In the past 23 days, since Hamas attacked Israeli civilians and soldiers, Israel’s Western allies have been faced with the challenge of supporting Israel amidst growing public anger over the bombardment of Gaza. Israel’s neighbors in the Middle East are also struggling to manage their outraged populations and proxy militant groups, which could potentially lead to a broader war with Israel. Israel’s ground invasion of Gaza has further complicated their calculations.
While the phased nature of Israel’s operation may not have the immediate impact of an all-out assault, it has already resulted in a high Palestinian death toll, drawing protesters to the streets across multiple cities. Israeli officials claim that their planning is driven by military imperatives, such as preparing troops for a prolonged campaign and avoiding harm to hostages held by Hamas, as well as tactical concerns.
The deliberate pace of the operation could impact the response of allies and enemies alike. US President Biden has expressed support for Israel but urged an increase in humanitarian assistance to Gaza. Hezbollah has fired rockets into Israel from Lebanon but has not shown signs of joining the war. Iran’s foreign minister has stated that they do not want the war to escalate further, though they had previously threatened a war waged by militias across the region.
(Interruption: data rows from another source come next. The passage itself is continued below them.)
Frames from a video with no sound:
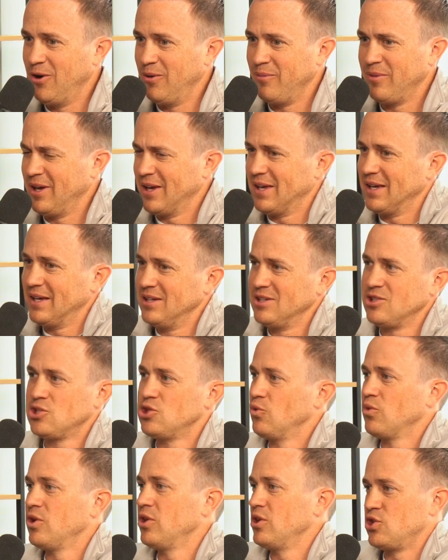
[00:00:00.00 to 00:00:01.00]
I'm like, she
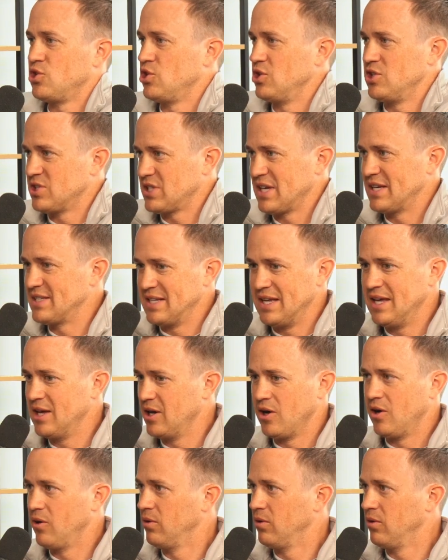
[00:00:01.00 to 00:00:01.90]
just has an ego.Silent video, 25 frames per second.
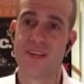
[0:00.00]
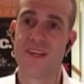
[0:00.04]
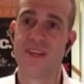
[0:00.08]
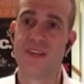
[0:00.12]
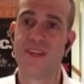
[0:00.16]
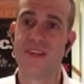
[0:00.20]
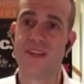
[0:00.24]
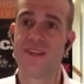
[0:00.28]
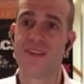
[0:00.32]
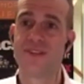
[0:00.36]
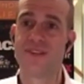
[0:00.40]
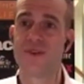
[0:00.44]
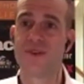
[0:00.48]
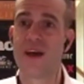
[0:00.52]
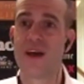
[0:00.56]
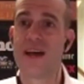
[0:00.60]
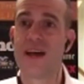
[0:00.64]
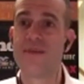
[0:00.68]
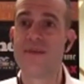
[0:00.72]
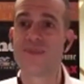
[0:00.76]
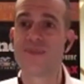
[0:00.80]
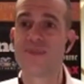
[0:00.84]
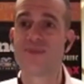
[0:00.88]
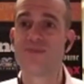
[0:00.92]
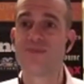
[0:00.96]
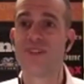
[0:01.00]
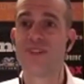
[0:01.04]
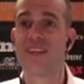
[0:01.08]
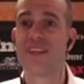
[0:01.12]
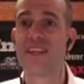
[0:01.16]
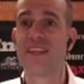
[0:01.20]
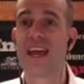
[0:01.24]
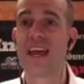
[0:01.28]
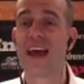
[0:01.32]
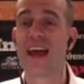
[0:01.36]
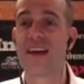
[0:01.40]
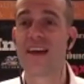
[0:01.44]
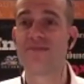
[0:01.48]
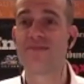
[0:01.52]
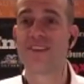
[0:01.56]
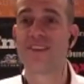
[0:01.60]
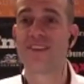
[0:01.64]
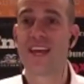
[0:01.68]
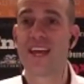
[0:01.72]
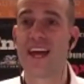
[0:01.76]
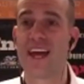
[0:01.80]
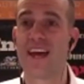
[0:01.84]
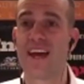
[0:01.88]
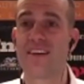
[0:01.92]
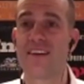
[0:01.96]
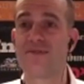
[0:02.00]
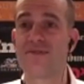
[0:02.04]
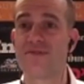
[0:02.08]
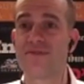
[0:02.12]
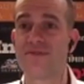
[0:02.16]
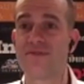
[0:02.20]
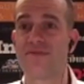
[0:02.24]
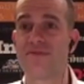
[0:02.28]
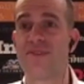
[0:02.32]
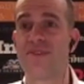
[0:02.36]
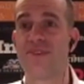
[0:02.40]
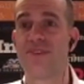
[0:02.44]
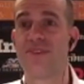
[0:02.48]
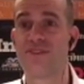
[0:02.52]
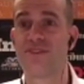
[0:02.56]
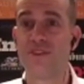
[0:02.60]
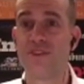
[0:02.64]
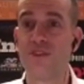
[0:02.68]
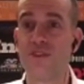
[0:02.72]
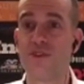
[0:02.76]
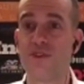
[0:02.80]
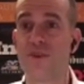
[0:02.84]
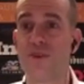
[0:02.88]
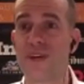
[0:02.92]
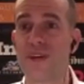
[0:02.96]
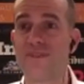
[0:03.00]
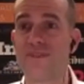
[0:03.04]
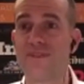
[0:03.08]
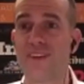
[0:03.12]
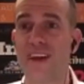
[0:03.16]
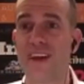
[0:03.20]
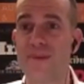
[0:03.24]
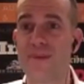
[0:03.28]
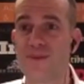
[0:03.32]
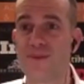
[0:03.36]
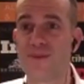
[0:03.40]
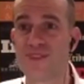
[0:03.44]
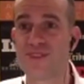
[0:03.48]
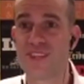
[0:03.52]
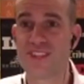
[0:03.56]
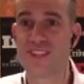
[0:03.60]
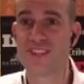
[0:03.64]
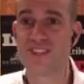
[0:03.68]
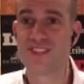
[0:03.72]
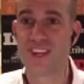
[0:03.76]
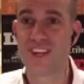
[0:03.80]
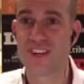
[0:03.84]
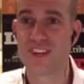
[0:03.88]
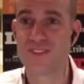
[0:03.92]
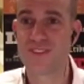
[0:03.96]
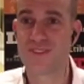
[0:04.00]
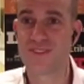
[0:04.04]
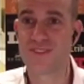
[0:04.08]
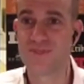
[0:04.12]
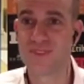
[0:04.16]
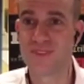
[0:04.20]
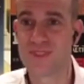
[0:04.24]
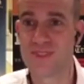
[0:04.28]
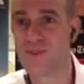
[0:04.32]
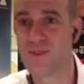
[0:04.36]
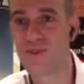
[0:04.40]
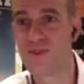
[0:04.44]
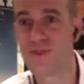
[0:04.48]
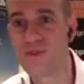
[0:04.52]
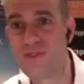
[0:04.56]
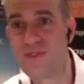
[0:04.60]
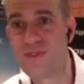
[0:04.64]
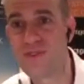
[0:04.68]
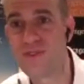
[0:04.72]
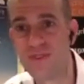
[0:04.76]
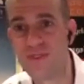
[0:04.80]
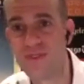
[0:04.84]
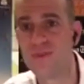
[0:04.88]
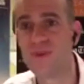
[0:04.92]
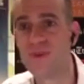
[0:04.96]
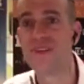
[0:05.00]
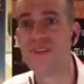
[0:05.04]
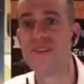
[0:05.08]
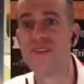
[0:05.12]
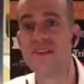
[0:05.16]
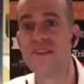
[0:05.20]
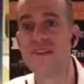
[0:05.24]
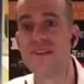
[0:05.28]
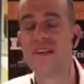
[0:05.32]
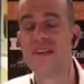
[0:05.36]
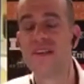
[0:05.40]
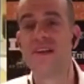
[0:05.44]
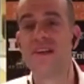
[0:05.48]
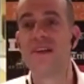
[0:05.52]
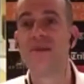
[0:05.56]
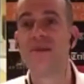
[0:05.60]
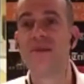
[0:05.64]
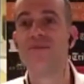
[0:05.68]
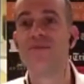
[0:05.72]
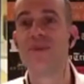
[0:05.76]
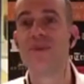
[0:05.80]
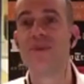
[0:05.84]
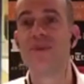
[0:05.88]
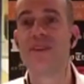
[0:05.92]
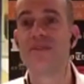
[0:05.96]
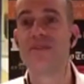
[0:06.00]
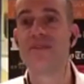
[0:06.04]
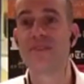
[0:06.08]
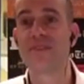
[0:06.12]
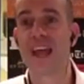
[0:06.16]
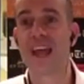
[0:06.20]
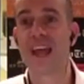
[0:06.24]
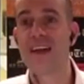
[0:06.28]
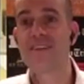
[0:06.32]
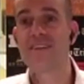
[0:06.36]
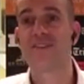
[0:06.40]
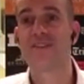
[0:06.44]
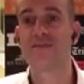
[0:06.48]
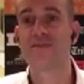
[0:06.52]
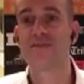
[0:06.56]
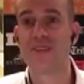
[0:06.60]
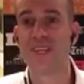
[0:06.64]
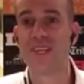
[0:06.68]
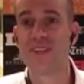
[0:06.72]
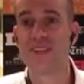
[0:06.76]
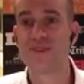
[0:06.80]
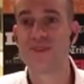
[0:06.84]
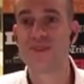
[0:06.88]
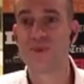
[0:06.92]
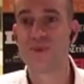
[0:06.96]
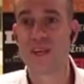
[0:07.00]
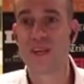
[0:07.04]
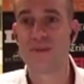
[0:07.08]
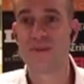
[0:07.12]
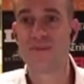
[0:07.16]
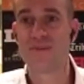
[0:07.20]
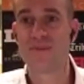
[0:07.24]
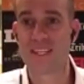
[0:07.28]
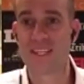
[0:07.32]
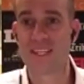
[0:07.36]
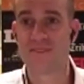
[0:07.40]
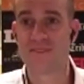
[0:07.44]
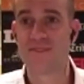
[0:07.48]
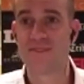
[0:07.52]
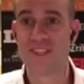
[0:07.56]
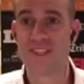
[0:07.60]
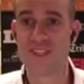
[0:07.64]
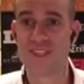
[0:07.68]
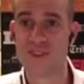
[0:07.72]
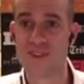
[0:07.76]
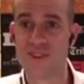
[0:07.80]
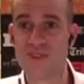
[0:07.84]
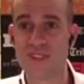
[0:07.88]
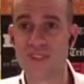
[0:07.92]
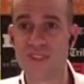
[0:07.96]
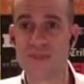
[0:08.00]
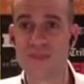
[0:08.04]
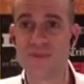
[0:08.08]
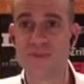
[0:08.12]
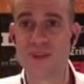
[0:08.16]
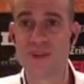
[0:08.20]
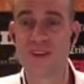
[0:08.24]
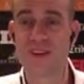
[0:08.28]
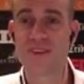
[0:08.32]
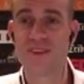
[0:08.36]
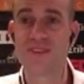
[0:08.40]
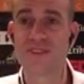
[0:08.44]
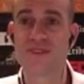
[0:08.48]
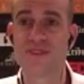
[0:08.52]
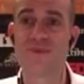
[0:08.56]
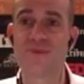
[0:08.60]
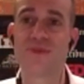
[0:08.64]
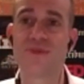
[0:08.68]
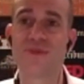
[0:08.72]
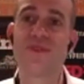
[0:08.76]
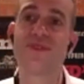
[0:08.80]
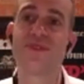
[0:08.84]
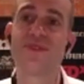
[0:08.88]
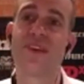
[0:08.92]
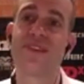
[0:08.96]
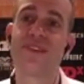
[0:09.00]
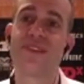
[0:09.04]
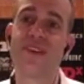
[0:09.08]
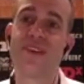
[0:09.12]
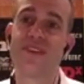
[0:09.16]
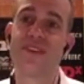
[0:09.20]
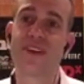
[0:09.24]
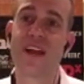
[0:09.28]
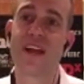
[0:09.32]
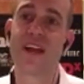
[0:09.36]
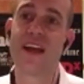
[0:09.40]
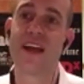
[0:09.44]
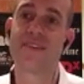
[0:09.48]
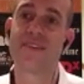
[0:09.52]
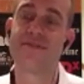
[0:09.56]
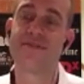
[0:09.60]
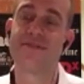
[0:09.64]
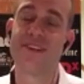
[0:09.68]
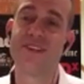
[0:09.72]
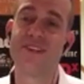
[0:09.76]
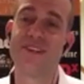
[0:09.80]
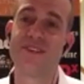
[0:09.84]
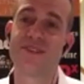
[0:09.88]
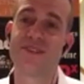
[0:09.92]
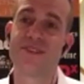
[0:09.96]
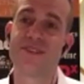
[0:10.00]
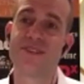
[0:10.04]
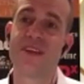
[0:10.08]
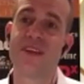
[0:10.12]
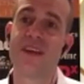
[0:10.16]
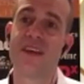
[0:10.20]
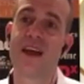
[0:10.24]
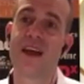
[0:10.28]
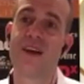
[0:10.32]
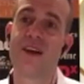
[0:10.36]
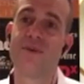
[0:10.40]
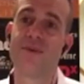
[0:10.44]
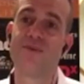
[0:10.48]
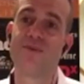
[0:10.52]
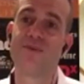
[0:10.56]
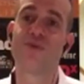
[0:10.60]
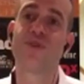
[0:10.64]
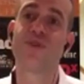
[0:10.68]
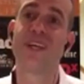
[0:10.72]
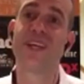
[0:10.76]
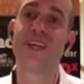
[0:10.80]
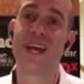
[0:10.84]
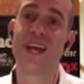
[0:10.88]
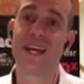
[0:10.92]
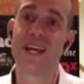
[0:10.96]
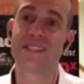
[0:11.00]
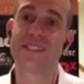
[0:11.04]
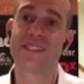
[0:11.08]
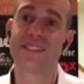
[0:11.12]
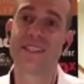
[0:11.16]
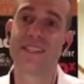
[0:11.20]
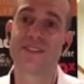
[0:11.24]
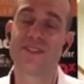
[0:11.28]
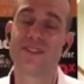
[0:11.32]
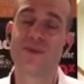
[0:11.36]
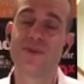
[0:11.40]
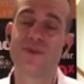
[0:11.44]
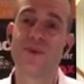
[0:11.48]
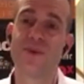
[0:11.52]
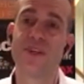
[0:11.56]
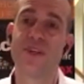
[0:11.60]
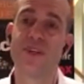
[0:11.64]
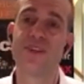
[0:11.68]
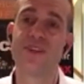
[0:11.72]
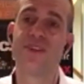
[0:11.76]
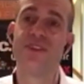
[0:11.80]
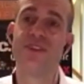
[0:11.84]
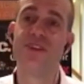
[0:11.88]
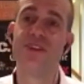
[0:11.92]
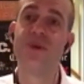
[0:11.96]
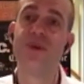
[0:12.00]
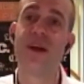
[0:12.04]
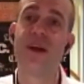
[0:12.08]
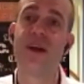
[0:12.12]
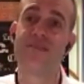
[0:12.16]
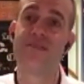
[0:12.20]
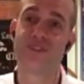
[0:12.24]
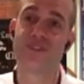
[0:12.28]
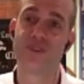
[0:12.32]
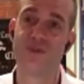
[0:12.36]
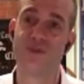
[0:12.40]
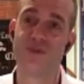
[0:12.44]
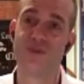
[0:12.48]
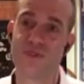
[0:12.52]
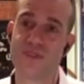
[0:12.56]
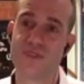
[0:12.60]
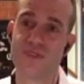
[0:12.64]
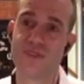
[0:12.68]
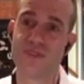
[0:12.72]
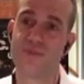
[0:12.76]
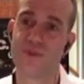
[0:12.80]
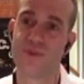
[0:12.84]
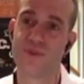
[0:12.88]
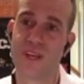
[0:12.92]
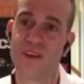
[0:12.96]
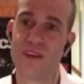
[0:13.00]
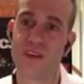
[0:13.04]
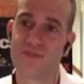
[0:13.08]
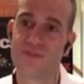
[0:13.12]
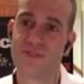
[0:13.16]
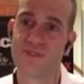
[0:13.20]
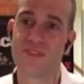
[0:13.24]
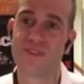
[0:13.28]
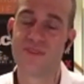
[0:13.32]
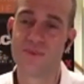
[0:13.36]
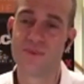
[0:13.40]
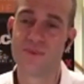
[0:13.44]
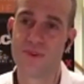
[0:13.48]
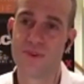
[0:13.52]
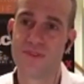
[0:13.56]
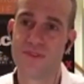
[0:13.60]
So I'm split half and half, 25% shares of the total, if you will. But half of me is what I'm actively choosing to put out into the world, and the other half is how I'm reacting to what you have chosen to put out into the world.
Israel’s methodical approach has led to mounting pressure internationally. The UN General Assembly passed a resolution calling for a humanitarian truce in Gaza, which was supported by several EU countries, including France. The vote signaled a potential problem for Israel, as they do not want to solely rely on US veto power in the Security Council, which has failed to pass any resolution on Gaza.
European leaders, while publicly expressing support for Israel, are facing demands for a cease-fire in their own countries. Pro-Palestinian demonstrators in London have expressed outrage over Britain’s refusal to back a truce. The war has caused political divisions within the UK, even within the Labour Party. Foreign policy experts believe that the fears of a wider war may be exaggerated, as regional actors have shown little appetite to get involved. Iran, in particular, is dealing with internal issues and is reluctant to confront the US directly.
However, as civilian deaths increase in Gaza, global public opinion is likely to turn against Israel. This could create a challenging situation for foreign leaders as they try to balance their support for Israel with public sentiment.